How generous are the top 50 S&P 500 companies’ 401(k)s?
An in-depth look at our ranking scores.
Published July 22, 2014
Overview: Bloomberg ranked the 401(k) plans of the 250 biggest companies in the S&P 500 as of February 21, 2014.
Methodology: Each company was given a score based on its filings with the Department of Labor for 2012, the most recent year for which data were complete. The score was based on seven criteria, which were weighted. The criteria are: potential company match (50%); additional company profit-sharing or retirement contribution (15%); years to vest (15%); investment offering of stock, bond, international index funds (10%); automatic enrollment (10%). Nine companies received the highest score on the match because they made contributions that at least doubled those of their employees. These figures have single asterisks in the chart.
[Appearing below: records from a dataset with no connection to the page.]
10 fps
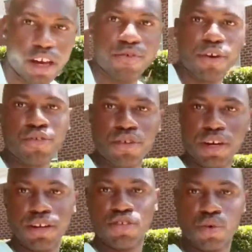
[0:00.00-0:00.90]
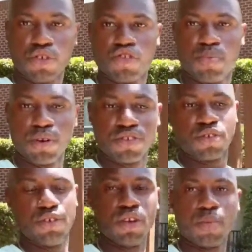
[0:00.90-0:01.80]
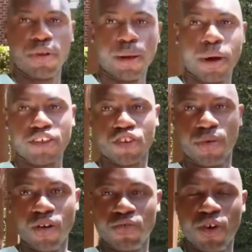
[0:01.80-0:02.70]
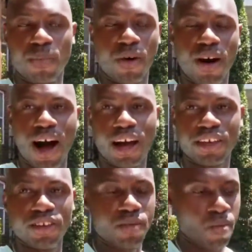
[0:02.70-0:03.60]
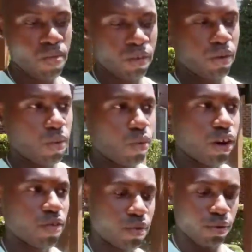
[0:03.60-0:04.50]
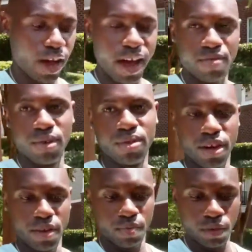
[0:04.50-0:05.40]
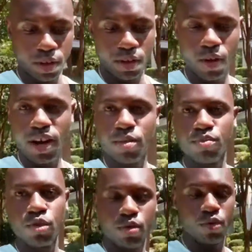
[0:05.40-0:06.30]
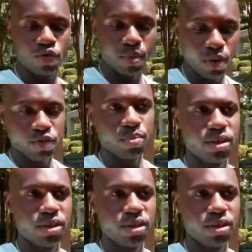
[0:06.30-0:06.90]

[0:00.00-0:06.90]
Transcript: if you're into any sort of sports, so, you know, playing basketball, football, hockey, whatever have you, then go ahead and do those sports.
Deductions from the score were made for companies that paid their company match at or after year-end (-3%) or required employees to work at least one year before receiving the company match (-3%). The ranking considered the 401(k) benefits that a new, nonunion and salaried hire would generally receive. The ranking excluded data from additional pension plans offered by the companies outside of the 401(k) plan. Ten companies were excluded because they couldn't be ranked. Four -- Intel, Kinder Morgan, Procter & Gamble, and W.W. Grainger -- didn't offer a match, yet contributed in other ways to the 401(k) plan. The other six -- AbbVie, Berkshire Hathaway, Emerson Electric, General Dynamics, Johnson Controls and Omnicom Group -- had different plans at multiple subsidiaries or didn't provide enough data in the filings.